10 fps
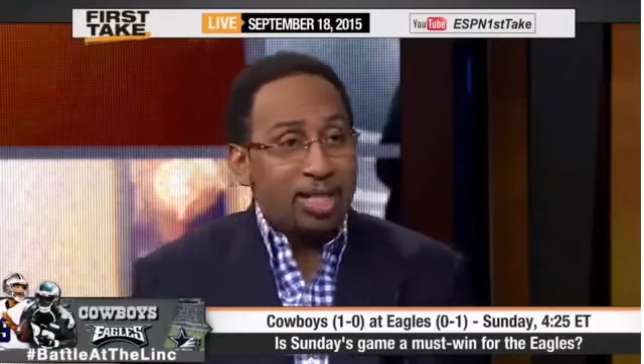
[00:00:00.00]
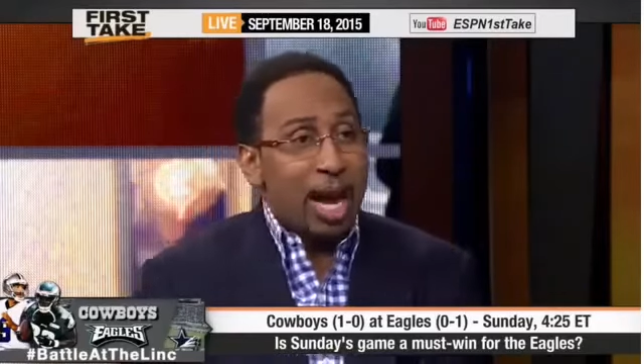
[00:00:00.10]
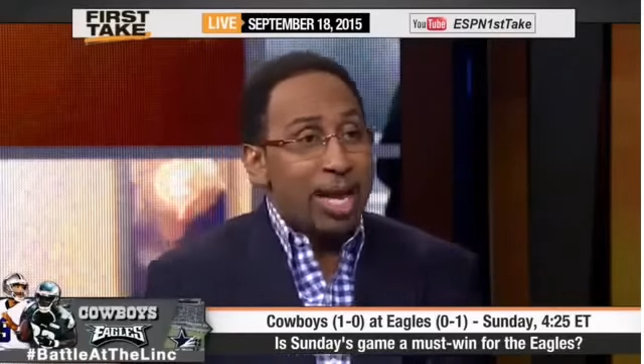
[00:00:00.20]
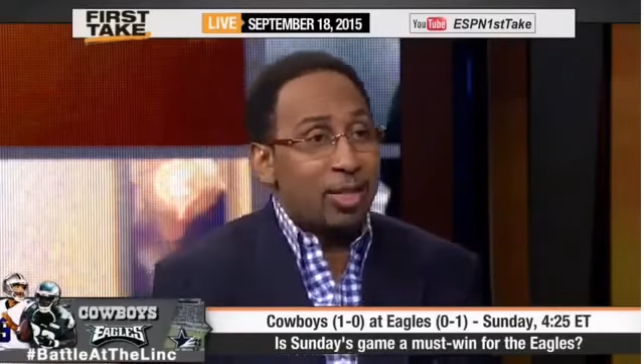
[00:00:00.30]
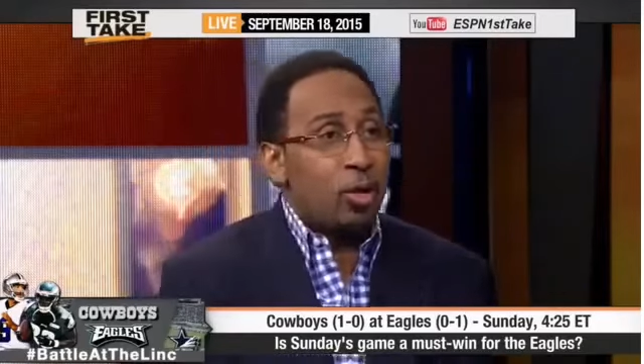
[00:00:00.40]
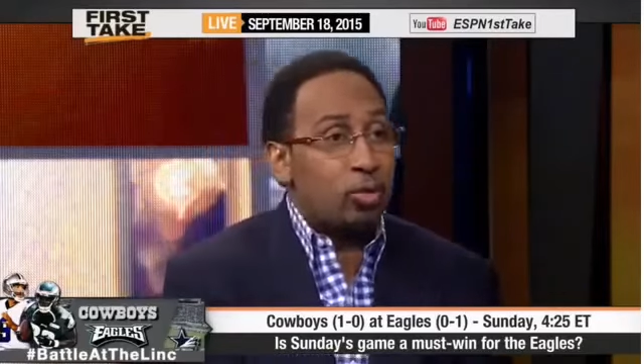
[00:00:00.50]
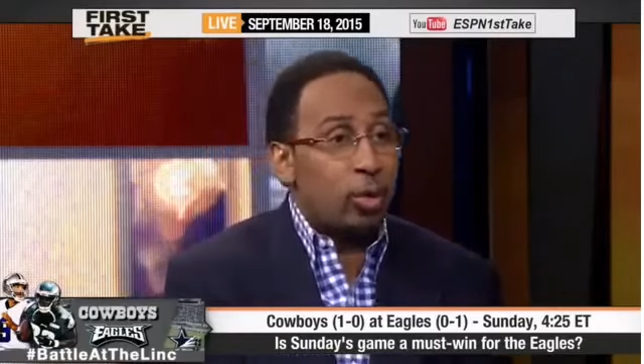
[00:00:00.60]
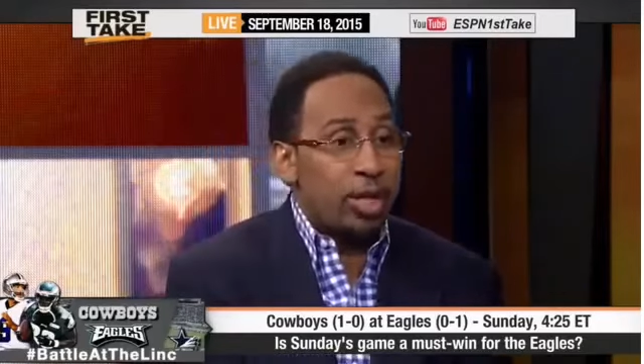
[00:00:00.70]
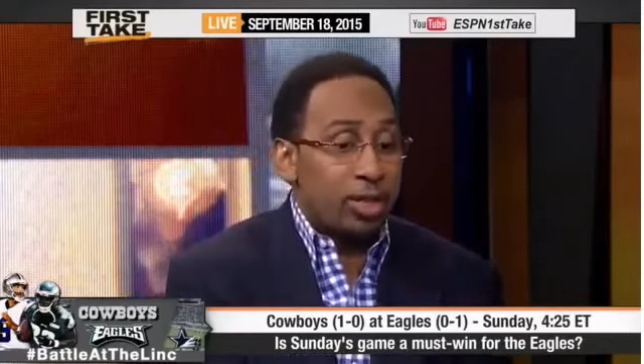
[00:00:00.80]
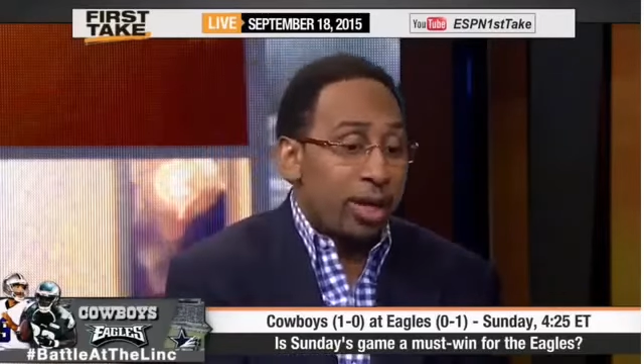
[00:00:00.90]
inside zone
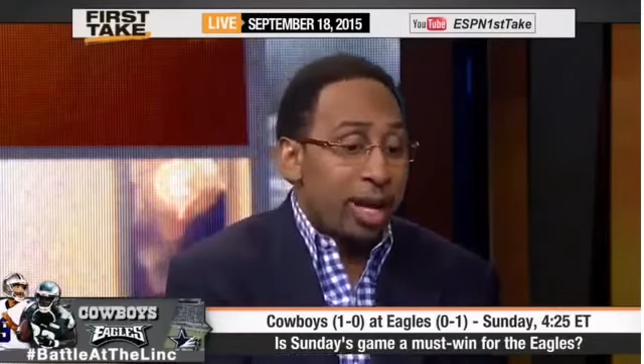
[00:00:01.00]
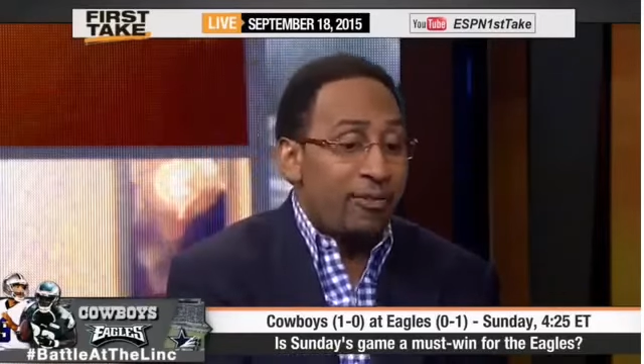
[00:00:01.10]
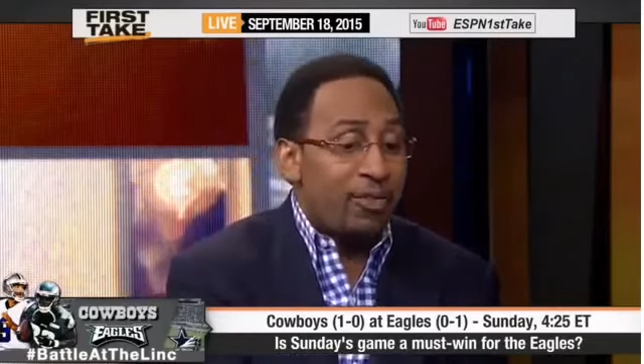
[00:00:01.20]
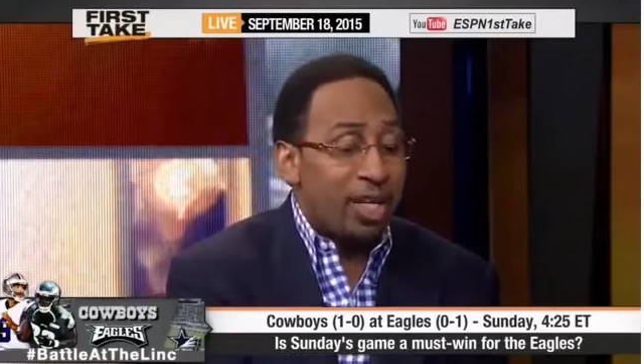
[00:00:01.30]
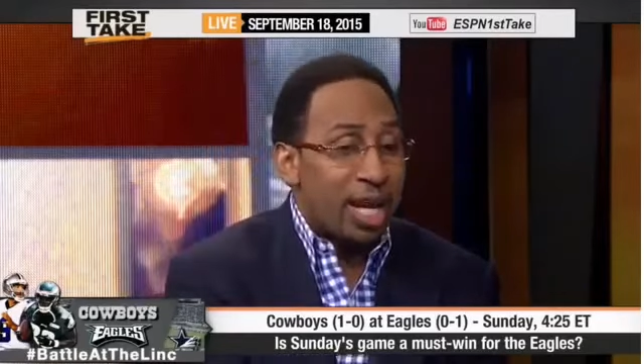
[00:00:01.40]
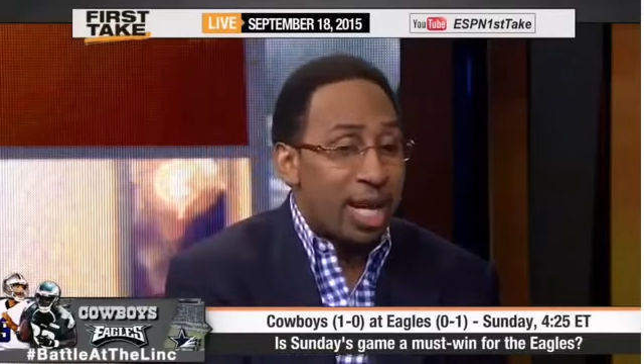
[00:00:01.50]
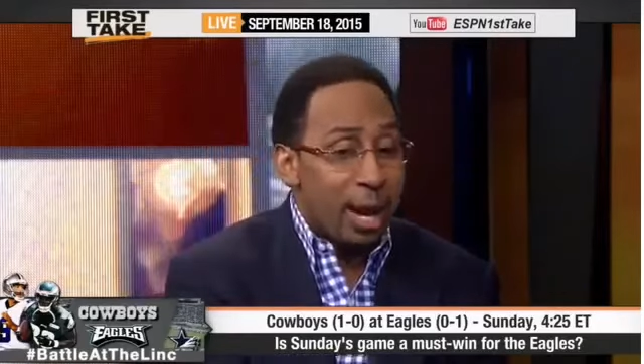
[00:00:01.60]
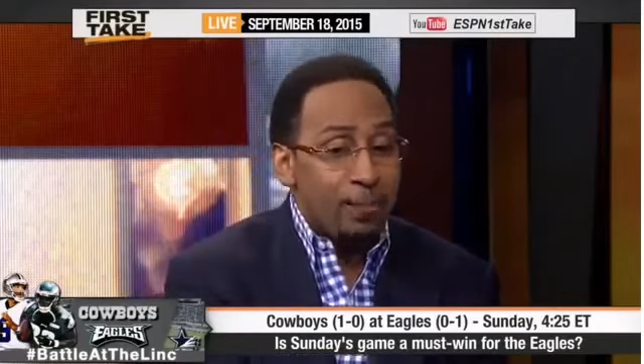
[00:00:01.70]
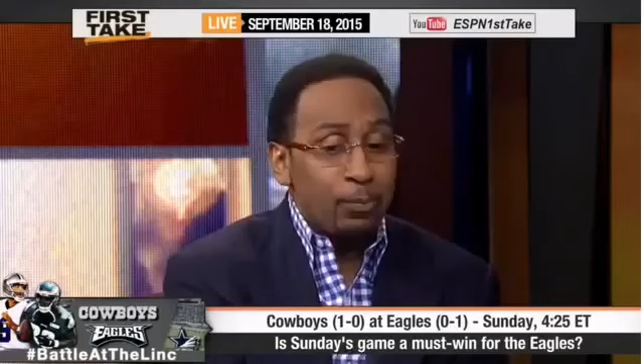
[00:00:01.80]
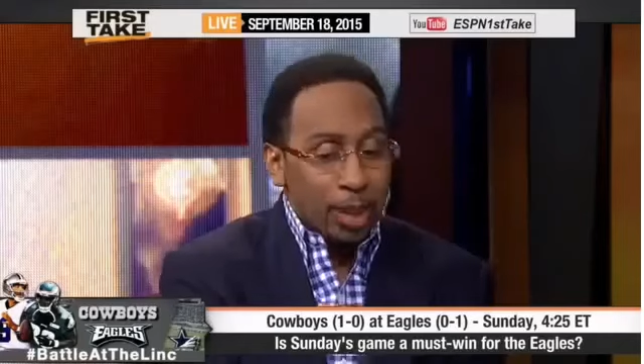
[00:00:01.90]
running. So they got to figure that
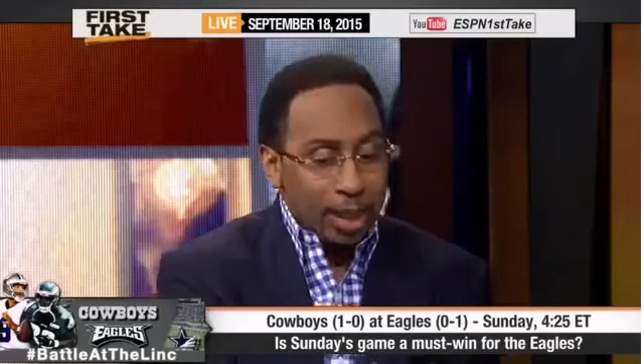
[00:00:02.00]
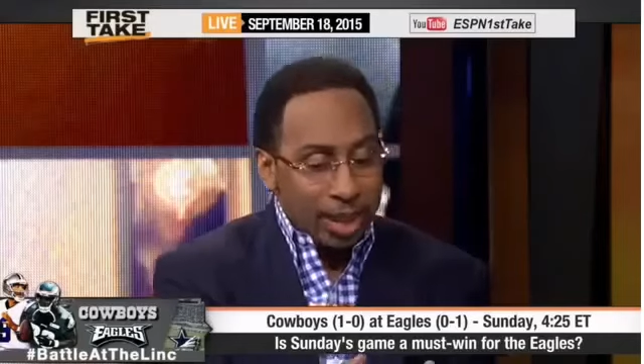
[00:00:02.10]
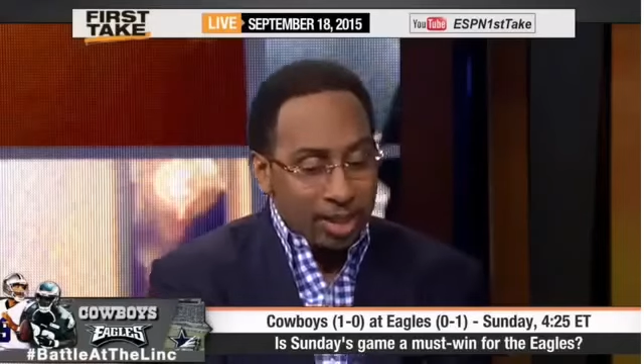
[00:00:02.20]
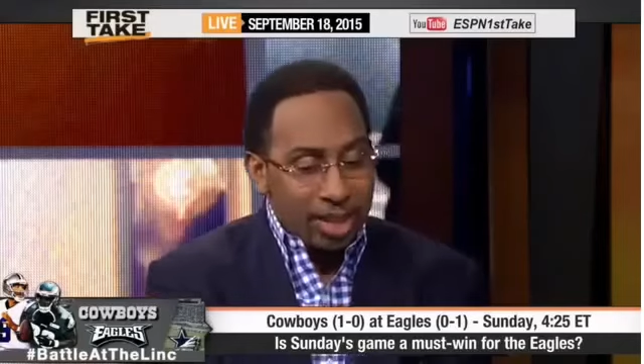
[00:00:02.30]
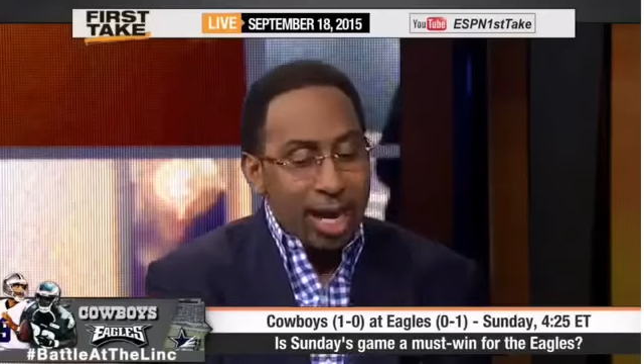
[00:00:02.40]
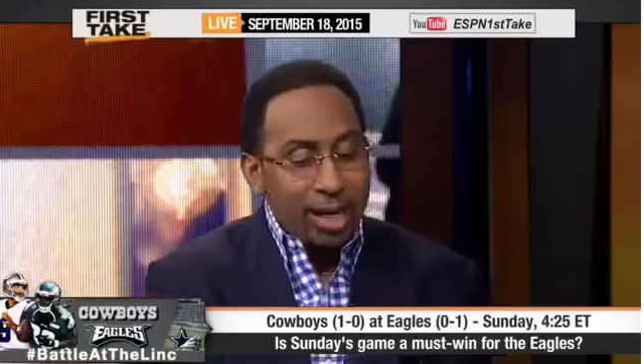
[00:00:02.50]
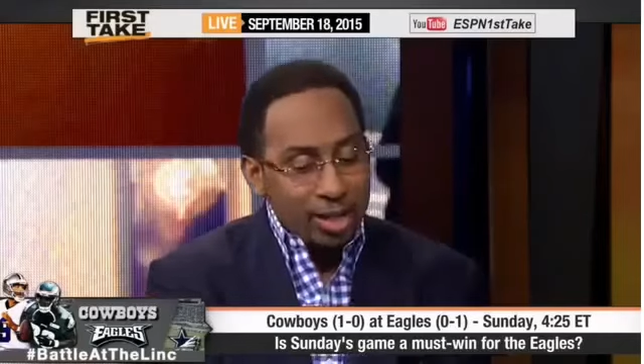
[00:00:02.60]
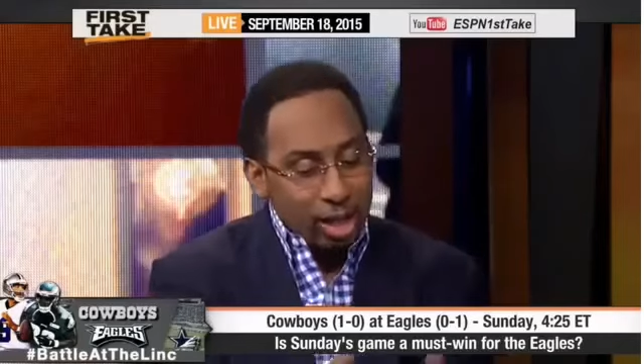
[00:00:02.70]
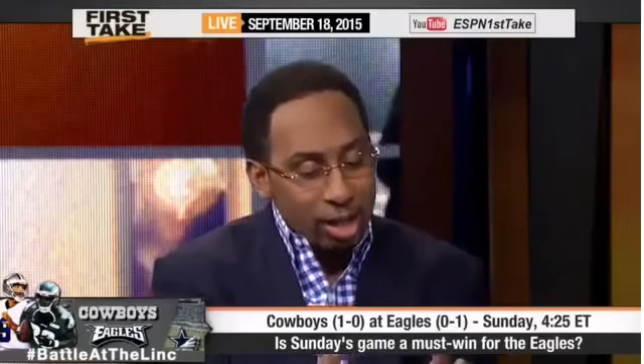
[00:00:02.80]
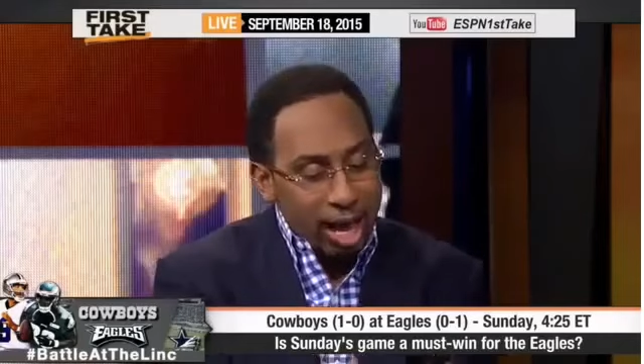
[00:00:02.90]
out. Against
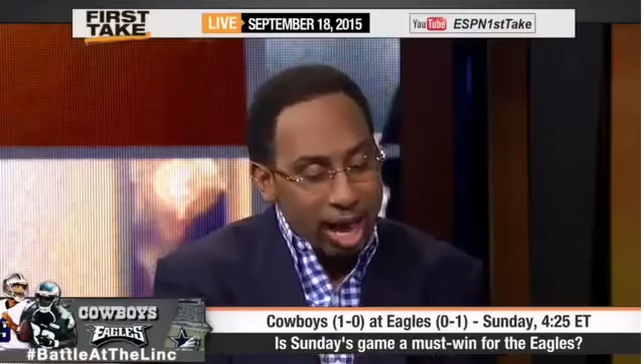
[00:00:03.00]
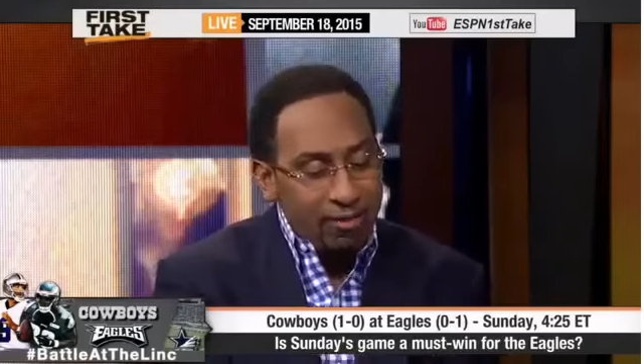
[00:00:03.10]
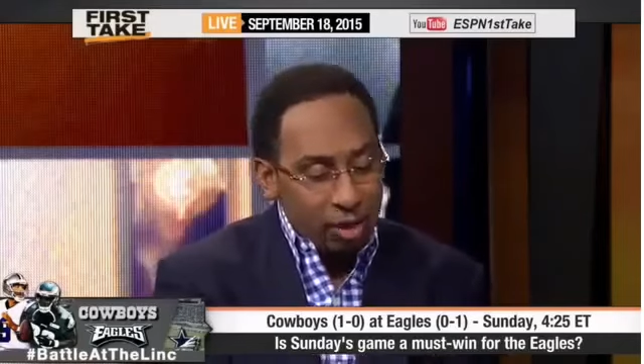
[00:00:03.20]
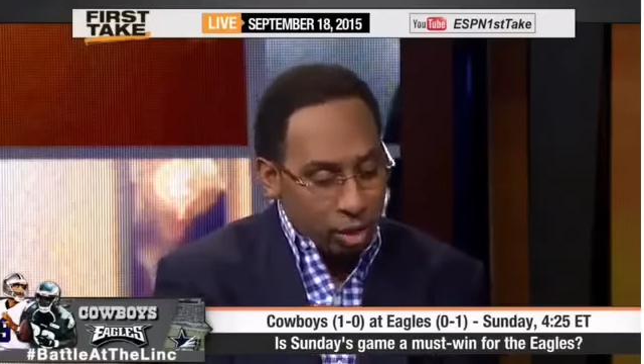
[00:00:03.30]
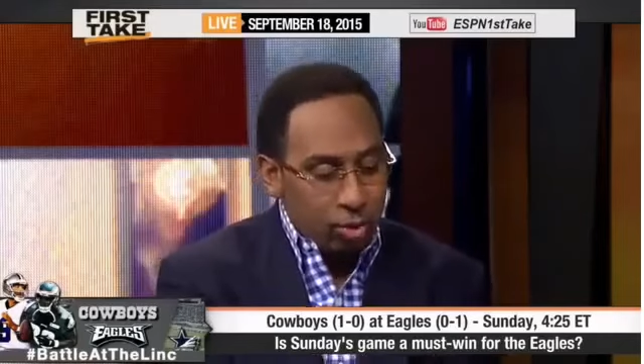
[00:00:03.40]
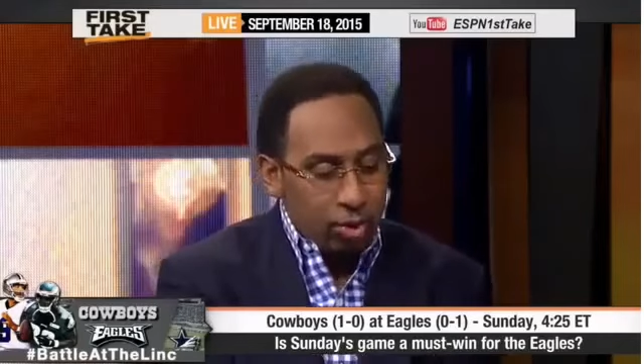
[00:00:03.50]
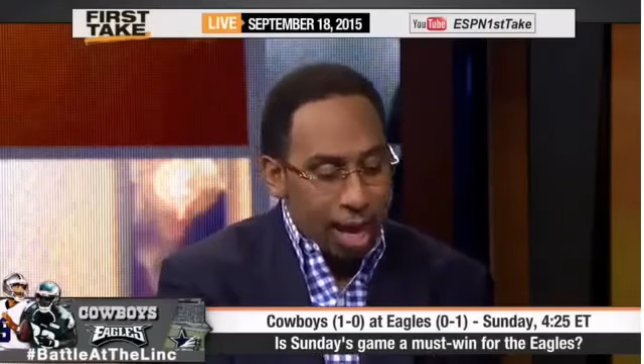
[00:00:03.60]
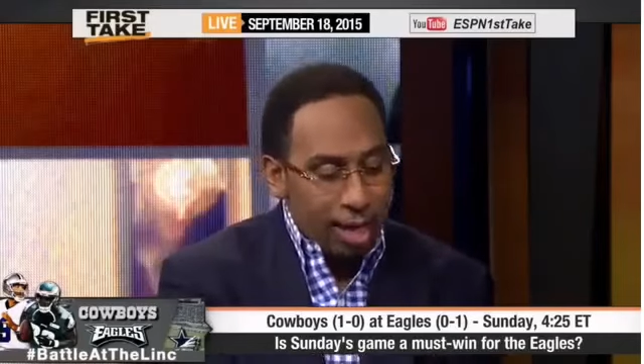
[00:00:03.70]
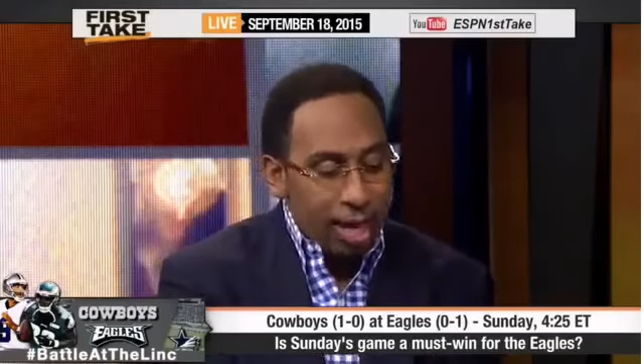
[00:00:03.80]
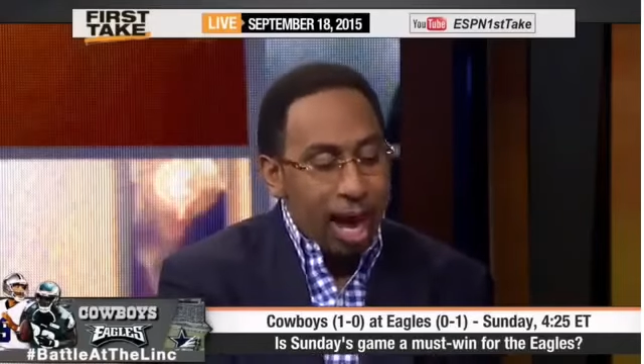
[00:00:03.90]
Dallas, they're going to have to do
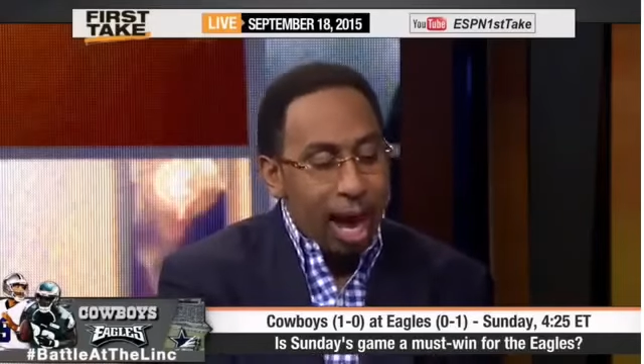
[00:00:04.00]
that.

--------------------------------

Instructions for the task
Verbatim copy without images: write the records above out in full.

Answer section
10 fps
[00:00:00.00]
[00:00:00.10]
[00:00:00.20]
[00:00:00.30]
[00:00:00.40]
[00:00:00.50]
[00:00:00.60]
[00:00:00.70]
[00:00:00.80]
[00:00:00.90]
inside zone
[00:00:01.00]
[00:00:01.10]
[00:00:01.20]
[00:00:01.30]
[00:00:01.40]
[00:00:01.50]
[00:00:01.60]
[00:00:01.70]
[00:00:01.80]
[00:00:01.90]
running. So they got to figure that
[00:00:02.00]
[00:00:02.10]
[00:00:02.20]
[00:00:02.30]
[00:00:02.40]
[00:00:02.50]
[00:00:02.60]
[00:00:02.70]
[00:00:02.80]
[00:00:02.90]
out. Against
[00:00:03.00]
[00:00:03.10]
[00:00:03.20]
[00:00:03.30]
[00:00:03.40]
[00:00:03.50]
[00:00:03.60]
[00:00:03.70]
[00:00:03.80]
[00:00:03.90]
Dallas, they're going to have to do
[00:00:04.00]
that.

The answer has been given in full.